Cloudfront, by Amazon's own admission, specialises in high bandwidth delivery (ie huge videos). Fastly has consistently better performance as a small object cache, which makes it the choice for web assets

https://www.streamingmediablog.com/2020/05/fastly-amazon-hom...


Fastly gives them the edge performance they need without having to build it themselves. They have been a customer for a while I think.


But they have competing products through AWS.


I imagine it works well for the whole business that they allow product teams to use the best cloud tools for the job rather than requiring them to use AWS for everything. If AWS is forced to compete even for Amazon.com's custom, that should make the whole company more resilient to long term technical stagnation.

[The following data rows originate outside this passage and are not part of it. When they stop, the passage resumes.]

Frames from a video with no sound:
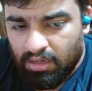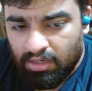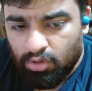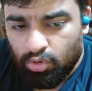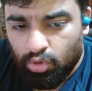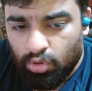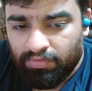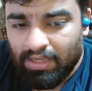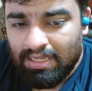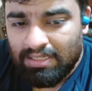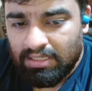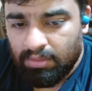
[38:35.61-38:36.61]
I don't know if he
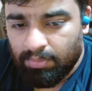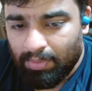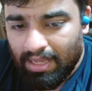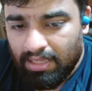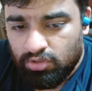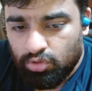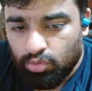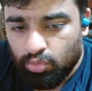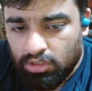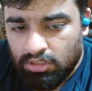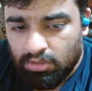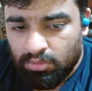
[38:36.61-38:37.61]
has any plans to
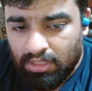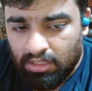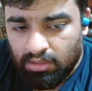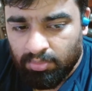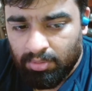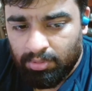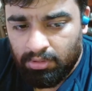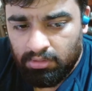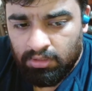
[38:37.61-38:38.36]
watch it with other people.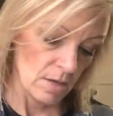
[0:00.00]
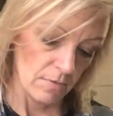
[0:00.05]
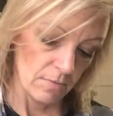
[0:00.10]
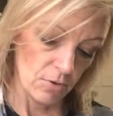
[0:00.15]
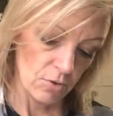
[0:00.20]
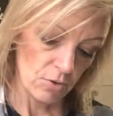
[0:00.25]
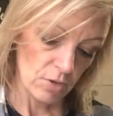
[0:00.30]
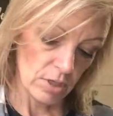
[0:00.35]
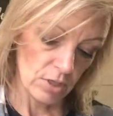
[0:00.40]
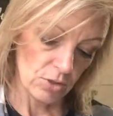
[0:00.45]

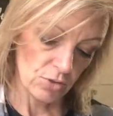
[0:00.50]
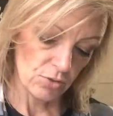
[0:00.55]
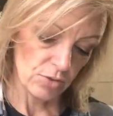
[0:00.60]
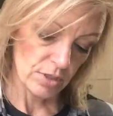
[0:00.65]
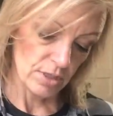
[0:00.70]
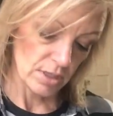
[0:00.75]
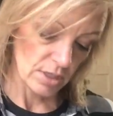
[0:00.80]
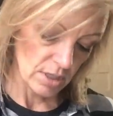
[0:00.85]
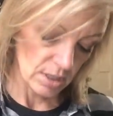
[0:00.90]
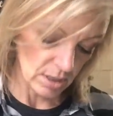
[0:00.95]
If you're
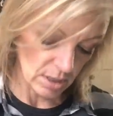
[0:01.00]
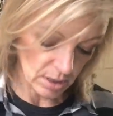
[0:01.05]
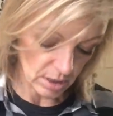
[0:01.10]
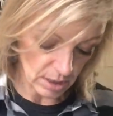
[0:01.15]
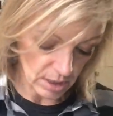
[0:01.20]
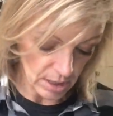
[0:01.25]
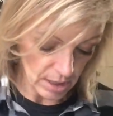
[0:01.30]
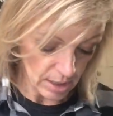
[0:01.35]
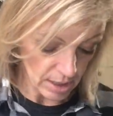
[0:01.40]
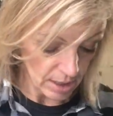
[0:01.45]
interested in the
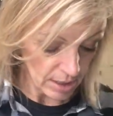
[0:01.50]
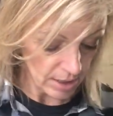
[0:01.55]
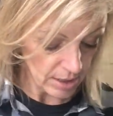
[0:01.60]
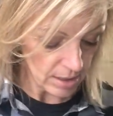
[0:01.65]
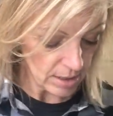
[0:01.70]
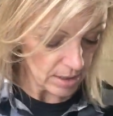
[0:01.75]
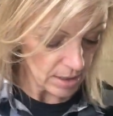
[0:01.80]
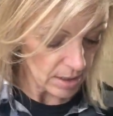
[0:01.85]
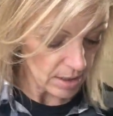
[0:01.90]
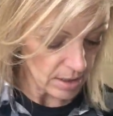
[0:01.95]

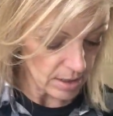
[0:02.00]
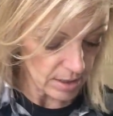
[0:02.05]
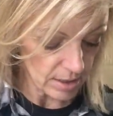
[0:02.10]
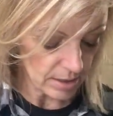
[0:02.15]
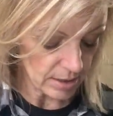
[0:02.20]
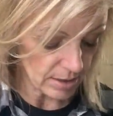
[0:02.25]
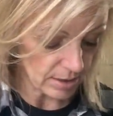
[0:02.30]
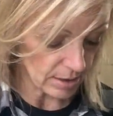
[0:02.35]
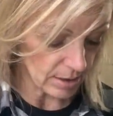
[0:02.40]
line, thisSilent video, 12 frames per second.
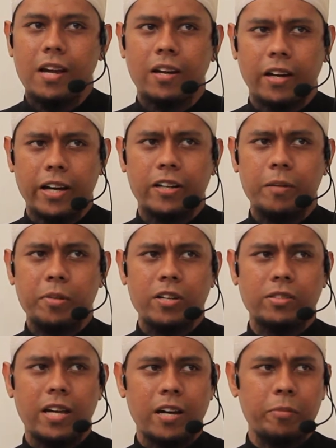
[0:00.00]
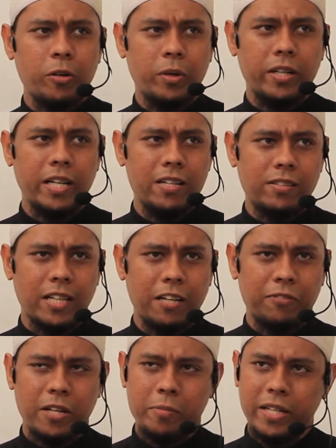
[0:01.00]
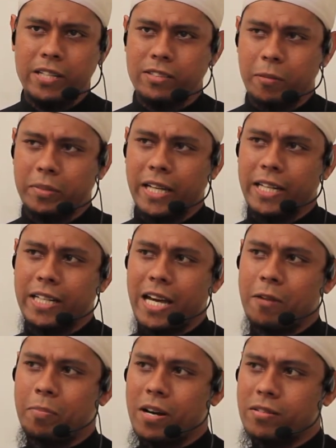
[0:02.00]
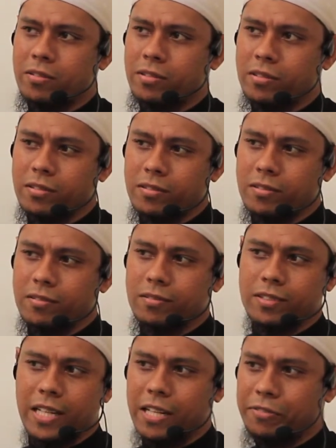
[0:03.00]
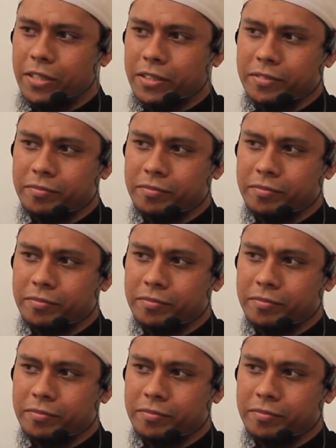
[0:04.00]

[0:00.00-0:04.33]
Correct or not? Because the Arabic word salafa meaning something that have passed. Salafa.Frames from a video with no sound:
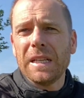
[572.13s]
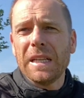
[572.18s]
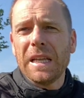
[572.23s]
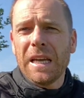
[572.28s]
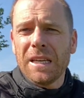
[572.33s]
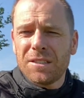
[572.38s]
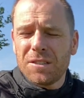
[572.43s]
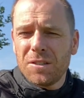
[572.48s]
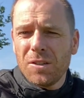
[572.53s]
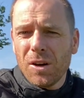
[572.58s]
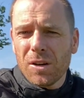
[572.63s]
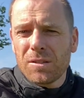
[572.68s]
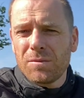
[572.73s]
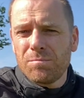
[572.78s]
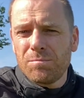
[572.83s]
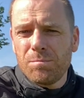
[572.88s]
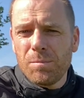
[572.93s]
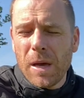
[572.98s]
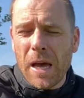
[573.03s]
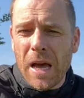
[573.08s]
it's not
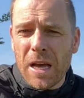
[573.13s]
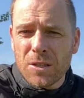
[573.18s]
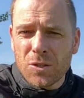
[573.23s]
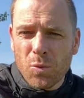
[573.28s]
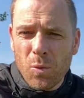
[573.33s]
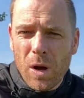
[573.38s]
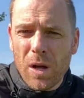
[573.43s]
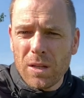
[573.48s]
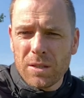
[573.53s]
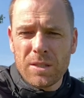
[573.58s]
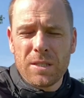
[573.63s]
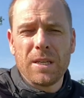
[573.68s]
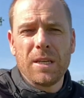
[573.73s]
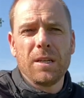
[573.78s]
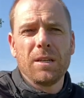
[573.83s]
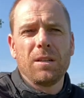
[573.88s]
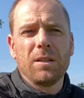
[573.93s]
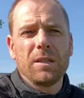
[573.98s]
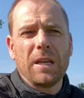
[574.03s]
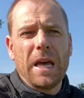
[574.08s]
as well
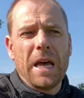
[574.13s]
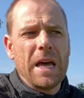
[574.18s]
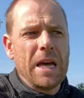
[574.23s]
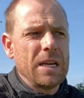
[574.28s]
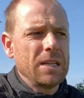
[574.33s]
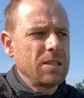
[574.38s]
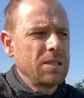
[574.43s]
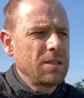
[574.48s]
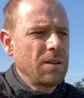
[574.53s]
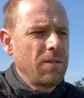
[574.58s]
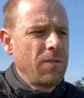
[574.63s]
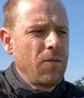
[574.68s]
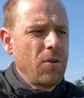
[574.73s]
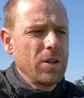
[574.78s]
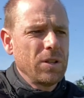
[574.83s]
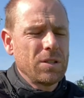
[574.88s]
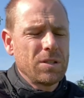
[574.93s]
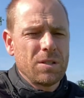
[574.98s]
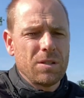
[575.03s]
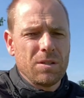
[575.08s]
sealed as, for
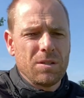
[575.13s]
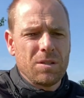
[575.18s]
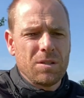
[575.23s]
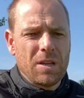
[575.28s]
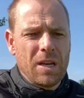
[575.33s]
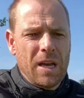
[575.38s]
instance,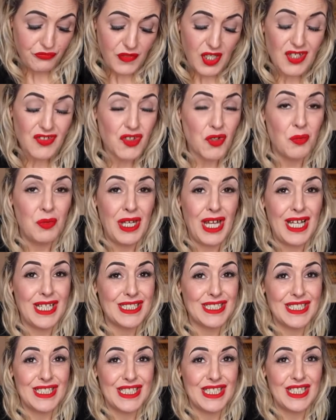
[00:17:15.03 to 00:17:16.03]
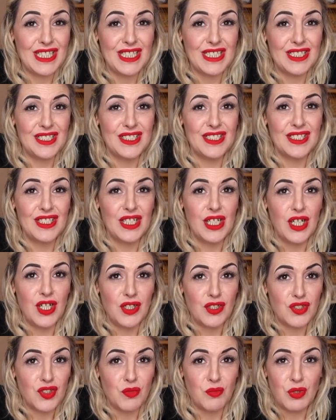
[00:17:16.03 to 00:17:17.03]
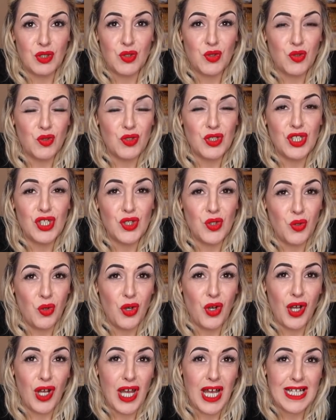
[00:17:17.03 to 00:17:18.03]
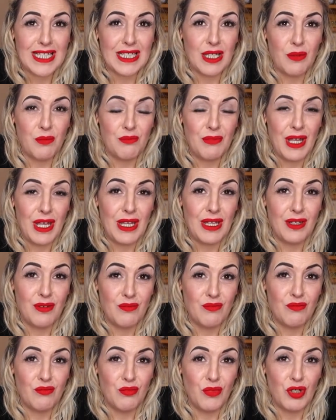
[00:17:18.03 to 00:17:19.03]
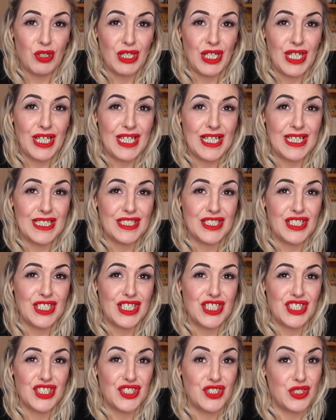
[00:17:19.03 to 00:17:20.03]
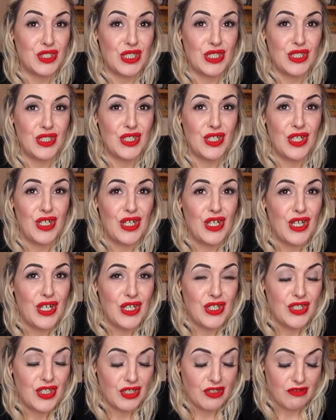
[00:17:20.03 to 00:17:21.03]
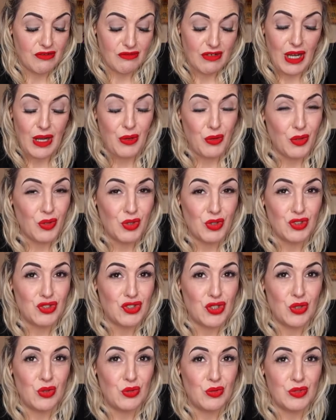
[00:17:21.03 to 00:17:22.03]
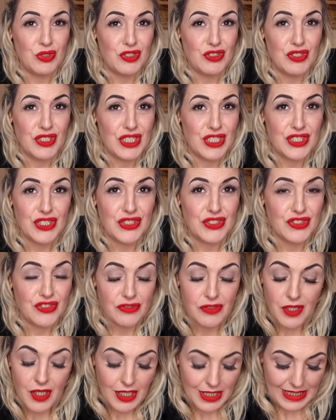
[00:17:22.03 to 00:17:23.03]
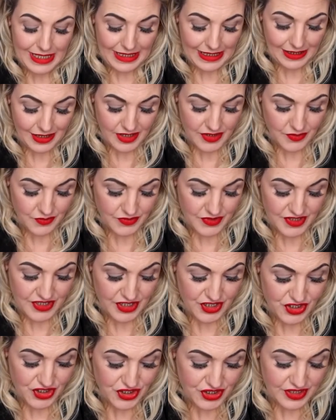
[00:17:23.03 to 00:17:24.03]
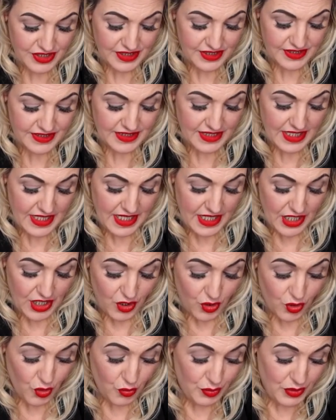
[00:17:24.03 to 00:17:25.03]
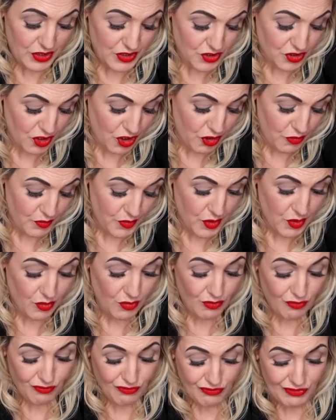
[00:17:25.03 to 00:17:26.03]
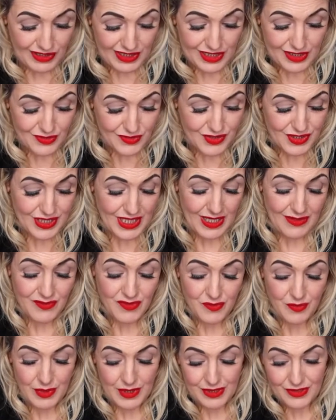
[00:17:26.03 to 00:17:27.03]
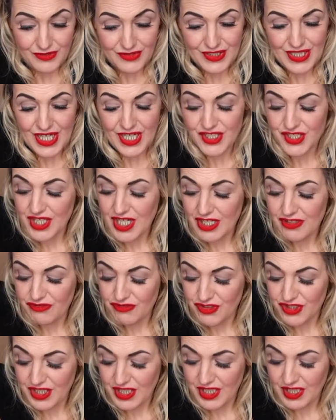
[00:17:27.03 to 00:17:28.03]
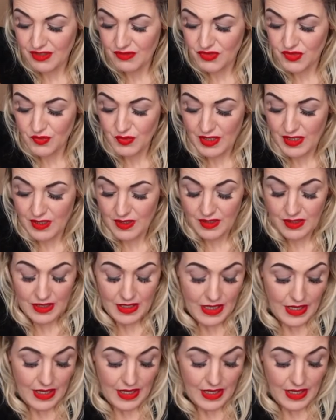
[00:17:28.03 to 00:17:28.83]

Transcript: Someone hasn't healed. Someone, you know, may more than likely has addictions, and they're out of control with their addictions. They're not healing those addictions. Could be Scorpio. Really doesn't have to be. The Sanja energy here as well.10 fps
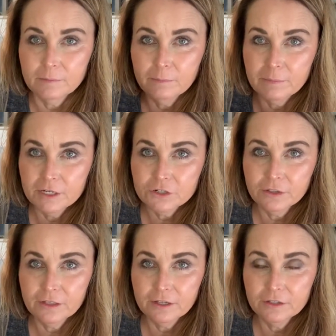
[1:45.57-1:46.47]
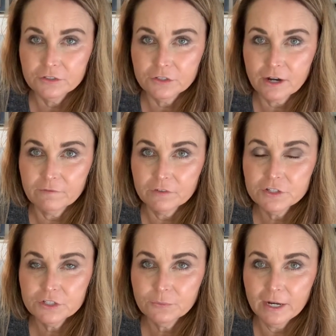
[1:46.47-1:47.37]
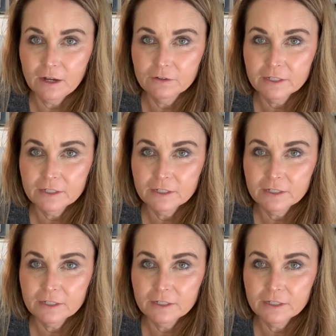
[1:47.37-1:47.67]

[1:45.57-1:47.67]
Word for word: measure the circumference around,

AWS Route53 and Cloudfront are direct competitors to Fastly.


That's how good Fastly is. Outside of this issue it's a great service.


Yeah, this is what makes me feel this is more an AWS thing


The m.media-amazon.com domain (and a few other CDN'd domains that they use) are running through Fastly:

    nslookup m.media-amazon.com
    
    Name:  media.amazon.map.fastly.net

It is very interesting that they are not using CloudFront!


really, m.media-amazon.com seems to have a very short TTL (showing 37 seconds right now) and has been weighted to cloudfront now.

Amazon is also known to use Akamai. Sure, Amazon relies heavily on AWS, but why should it surprise anyone that a retail website obsessed with instant loading of pages decides to use non-AWS CDNs if the performance is better.

Even if CloudFront became the default, I'm certain amazon.com would keep contracts with fastly and akamai just so they can weight traffic away from CloudFront in an outage.


Good to have 3rd party redundancy, time to fail over to something else now I'd think though.


They already have:

  $ host m.media-amazon.com
  m.media-amazon.com is an alias for c.media-amazon.com.
  c.media-amazon.com has address 99.86.119.84
(which is a Cloudfront IP)


Yep they did exactly this and are now running on cloudfront


Why?


looks like amazon.com started using fastly in May 2020 (https://www.streamingmediablog.com/2020/05/fastly-amazon-hom...) so it's not an AWS thing


AWS is reporting no issues across the regions:

https://status.aws.amazon.com


AWS is almost never reporting issues on this page.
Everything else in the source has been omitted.